WORK REQUEST
Omit the pictures, then write out every entry exactly as it reads.

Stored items

↓

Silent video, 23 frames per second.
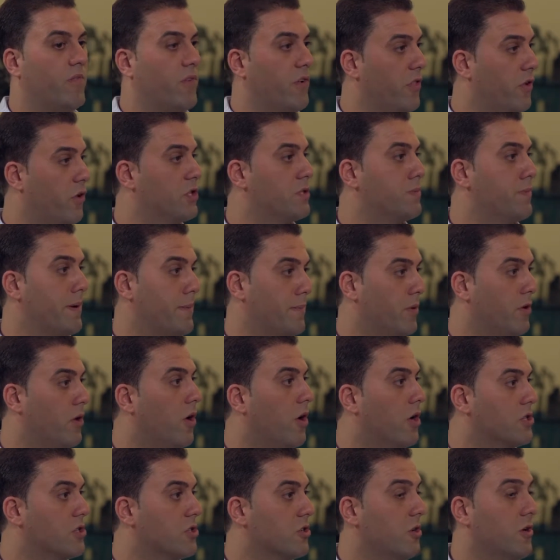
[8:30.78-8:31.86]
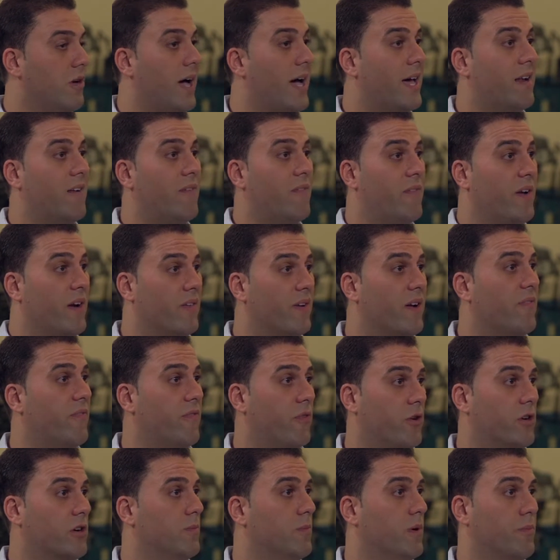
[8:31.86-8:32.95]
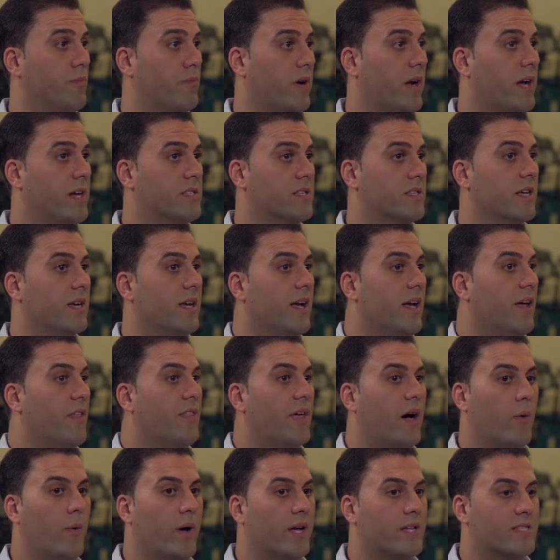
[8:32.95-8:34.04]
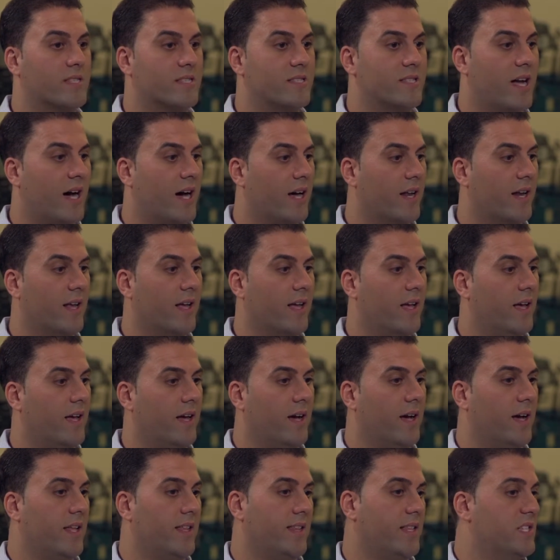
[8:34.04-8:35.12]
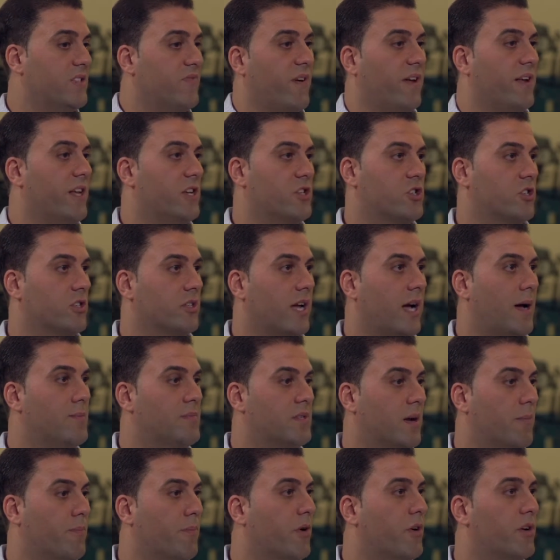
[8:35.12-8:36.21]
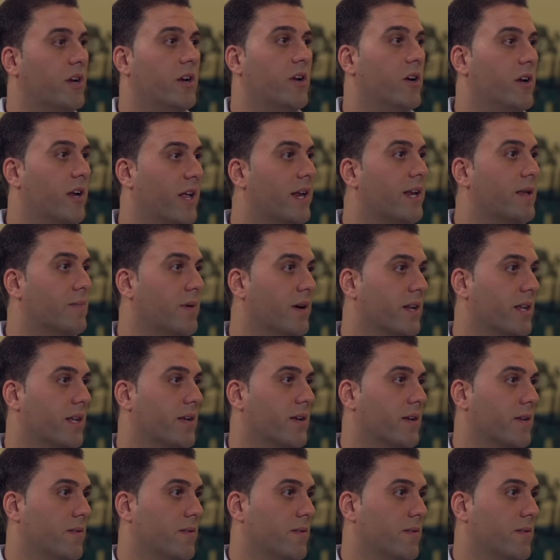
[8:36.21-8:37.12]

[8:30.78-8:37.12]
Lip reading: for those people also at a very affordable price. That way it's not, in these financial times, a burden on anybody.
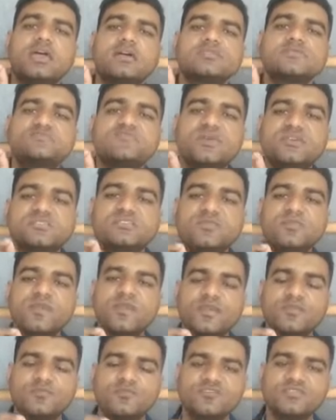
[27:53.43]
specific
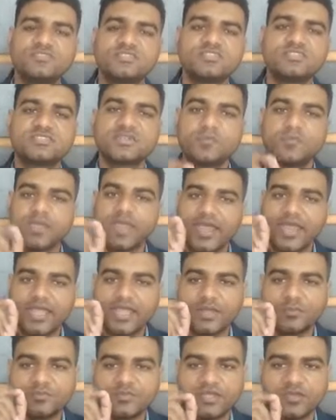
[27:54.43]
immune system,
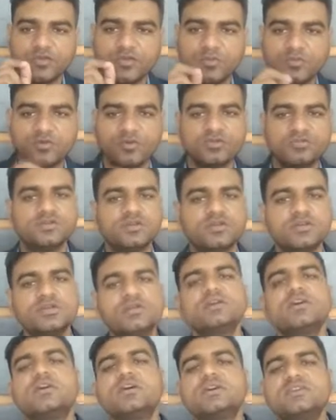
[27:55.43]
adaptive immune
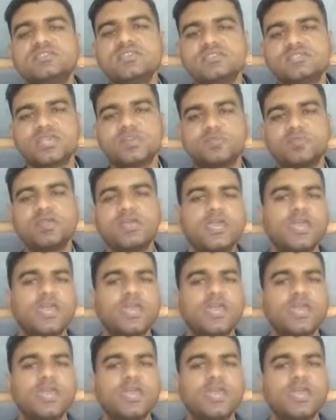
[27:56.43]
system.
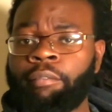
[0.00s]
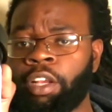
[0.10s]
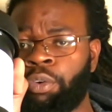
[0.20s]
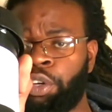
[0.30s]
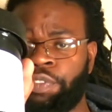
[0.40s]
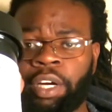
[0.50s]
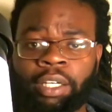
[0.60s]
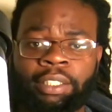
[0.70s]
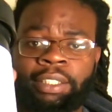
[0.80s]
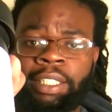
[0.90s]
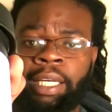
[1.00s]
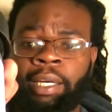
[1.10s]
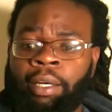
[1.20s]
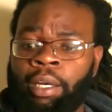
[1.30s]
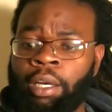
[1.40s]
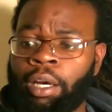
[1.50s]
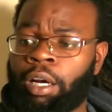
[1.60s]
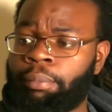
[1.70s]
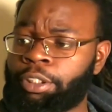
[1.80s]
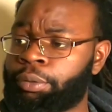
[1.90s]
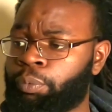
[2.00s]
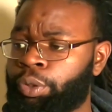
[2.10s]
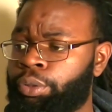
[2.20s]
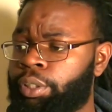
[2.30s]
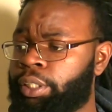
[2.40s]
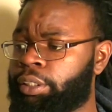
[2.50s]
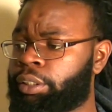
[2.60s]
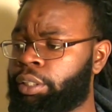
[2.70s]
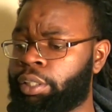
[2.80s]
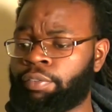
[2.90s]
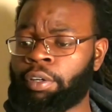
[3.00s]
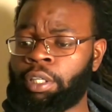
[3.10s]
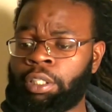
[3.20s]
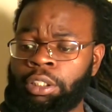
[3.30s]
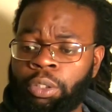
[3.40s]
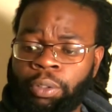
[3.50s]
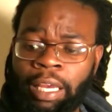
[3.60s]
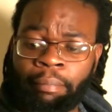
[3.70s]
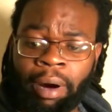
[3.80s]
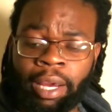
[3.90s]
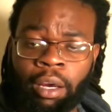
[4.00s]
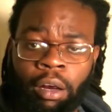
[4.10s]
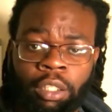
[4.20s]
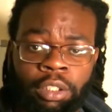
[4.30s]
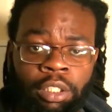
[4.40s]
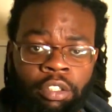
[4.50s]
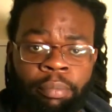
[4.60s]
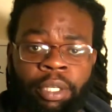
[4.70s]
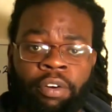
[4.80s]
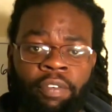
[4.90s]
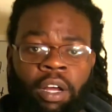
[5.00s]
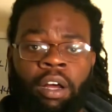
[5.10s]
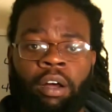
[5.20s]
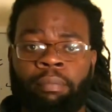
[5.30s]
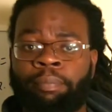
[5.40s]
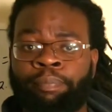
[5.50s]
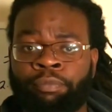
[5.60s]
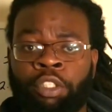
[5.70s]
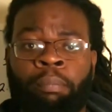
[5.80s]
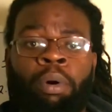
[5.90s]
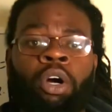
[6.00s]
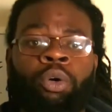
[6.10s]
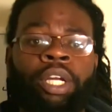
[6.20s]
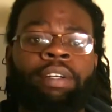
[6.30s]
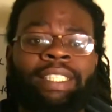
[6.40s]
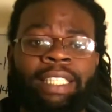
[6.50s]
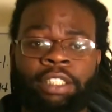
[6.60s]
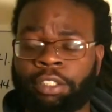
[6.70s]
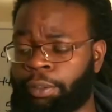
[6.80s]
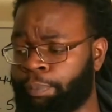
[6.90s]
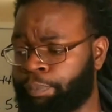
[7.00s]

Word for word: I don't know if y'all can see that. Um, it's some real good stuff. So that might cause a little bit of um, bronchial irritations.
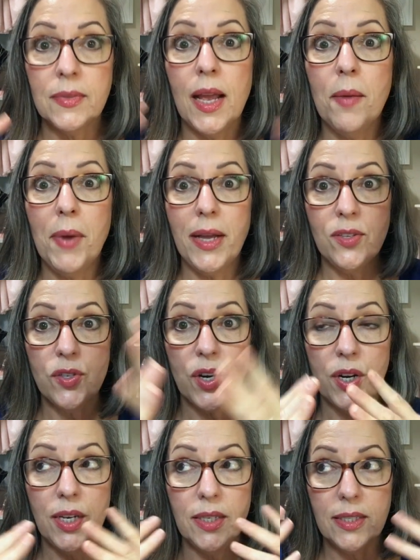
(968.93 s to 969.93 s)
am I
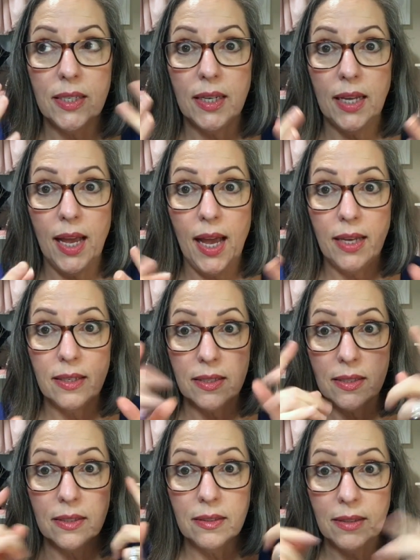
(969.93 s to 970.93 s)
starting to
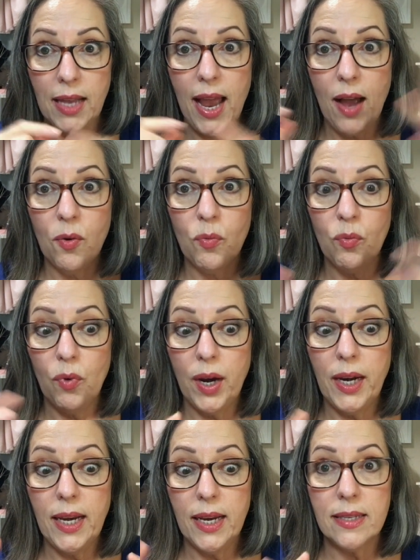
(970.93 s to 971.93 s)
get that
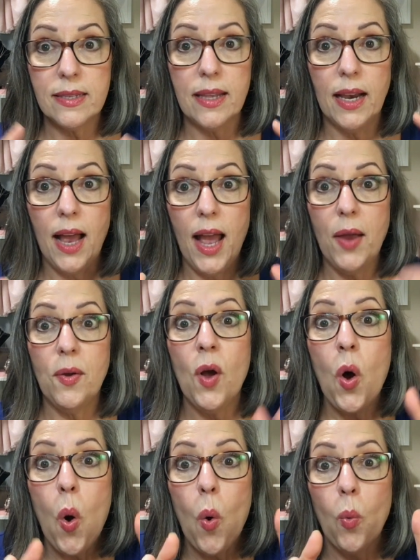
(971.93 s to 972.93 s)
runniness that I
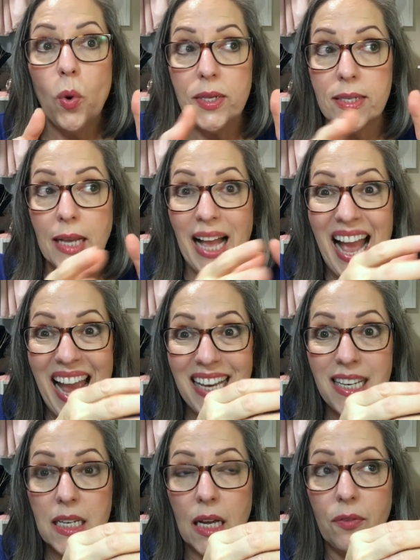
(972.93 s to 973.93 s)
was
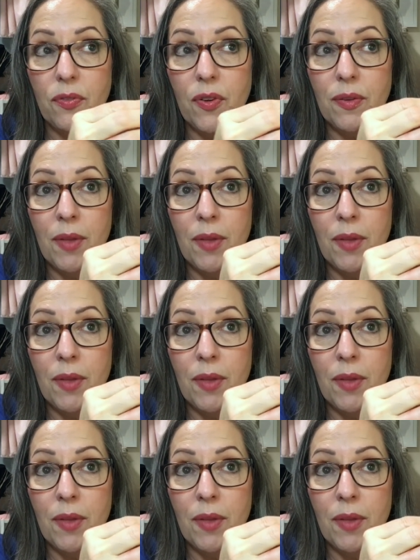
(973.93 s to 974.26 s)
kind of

↑

YOUR SOLUTION
Silent video, 23 frames per second.
[8:30.78-8:31.86]
[8:31.86-8:32.95]
[8:32.95-8:34.04]
[8:34.04-8:35.12]
[8:35.12-8:36.21]
[8:36.21-8:37.12]

[8:30.78-8:37.12]
Lip reading: for those people also at a very affordable price. That way it's not, in these financial times, a burden on anybody.
[27:53.43]
specific
[27:54.43]
immune system,
[27:55.43]
adaptive immune
[27:56.43]
system.
[0.00s]
[0.10s]
[0.20s]
[0.30s]
[0.40s]
[0.50s]
[0.60s]
[0.70s]
[0.80s]
[0.90s]
[1.00s]
[1.10s]
[1.20s]
[1.30s]
[1.40s]
[1.50s]
[1.60s]
[1.70s]
[1.80s]
[1.90s]
[2.00s]
[2.10s]
[2.20s]
[2.30s]
[2.40s]
[2.50s]
[2.60s]
[2.70s]
[2.80s]
[2.90s]
[3.00s]
[3.10s]
[3.20s]
[3.30s]
[3.40s]
[3.50s]
[3.60s]
[3.70s]
[3.80s]
[3.90s]
[4.00s]
[4.10s]
[4.20s]
[4.30s]
[4.40s]
[4.50s]
[4.60s]
[4.70s]
[4.80s]
[4.90s]
[5.00s]
[5.10s]
[5.20s]
[5.30s]
[5.40s]
[5.50s]
[5.60s]
[5.70s]
[5.80s]
[5.90s]
[6.00s]
[6.10s]
[6.20s]
[6.30s]
[6.40s]
[6.50s]
[6.60s]
[6.70s]
[6.80s]
[6.90s]
[7.00s]

Word for word: I don't know if y'all can see that. Um, it's some real good stuff. So that might cause a little bit of um, bronchial irritations.
(968.93 s to 969.93 s)
am I
(969.93 s to 970.93 s)
starting to
(970.93 s to 971.93 s)
get that
(971.93 s to 972.93 s)
runniness that I
(972.93 s to 973.93 s)
was
(973.93 s to 974.26 s)
kind of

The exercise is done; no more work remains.